Concurrency on Android is much easier to deal with in Xamarin than with native. This extends to things like complex orchestration of animations.

You will do backflips trying to get startup-time down. But once your app is in memory performance is basically native-level.

Xamarin gives you some nice framework-level things that native Android doesn't. A good API for sqlite and http. Proper data-binding. MvvmCross and ReactiveUI are light-years ahead of anything that is available in native-land.

Xamarin builds are faster and more reliable than Gradle.

Xamarin introduces its own layer of bugs and glitches. You've added another slice of Swiss cheese to the stack.

Xamarin plugin for Visual Studio is crash/glitch city. Xamarin Studio is tolerable at best. Either way, your tooling will be faster but less feature-rich than Android Studio.

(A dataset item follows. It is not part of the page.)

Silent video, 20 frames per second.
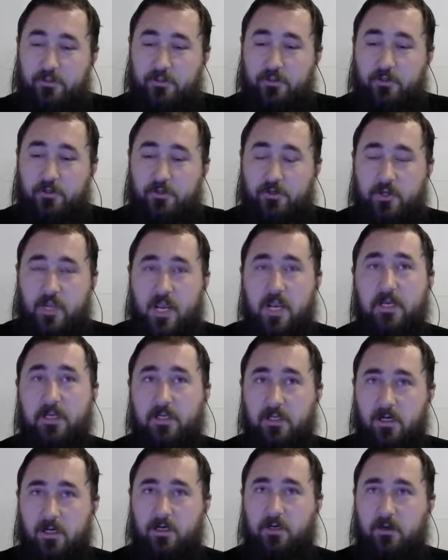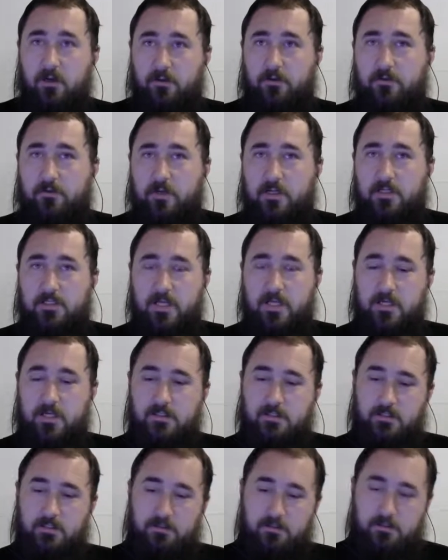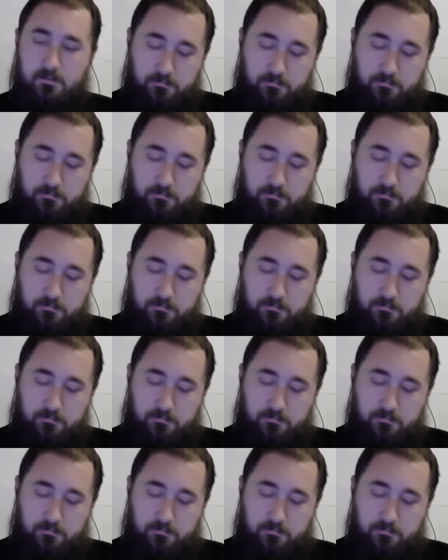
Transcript: You're gaining unauthorized access.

Every time you want to use an existing third party library, you will go through this process: Has anyone done an official binding for it? If yes, use awkward Java syntax in C#. If no, try to find an unofficial binding. If not found, try to bind on your own - 50% chance it just works, 50% chance you fiddle for half the day and then fail. If it's the latter, try to decide if you want to do a code-level port, or abandon your idea. Code-level ports are possible nearly line-by-line, it's slow brainless work.



I will re-iterate the "Stay the hell away from Xam.Forms" as we've used it at work for almost 1.5 years.

I just convinced our management to move away from it when I migrated a page from Xamarin.Forms to regular Xamarin.Android. The page render time went from 2,000ms to 400ms.

A quick glance on the now-open source code of Xamarin Forms now shows you why the perf is so sluggish (the whole thing seems like it was hacked together by a college intern as a week-end project).

Xamarin seems to have a marketing team that is far ahead of their development team.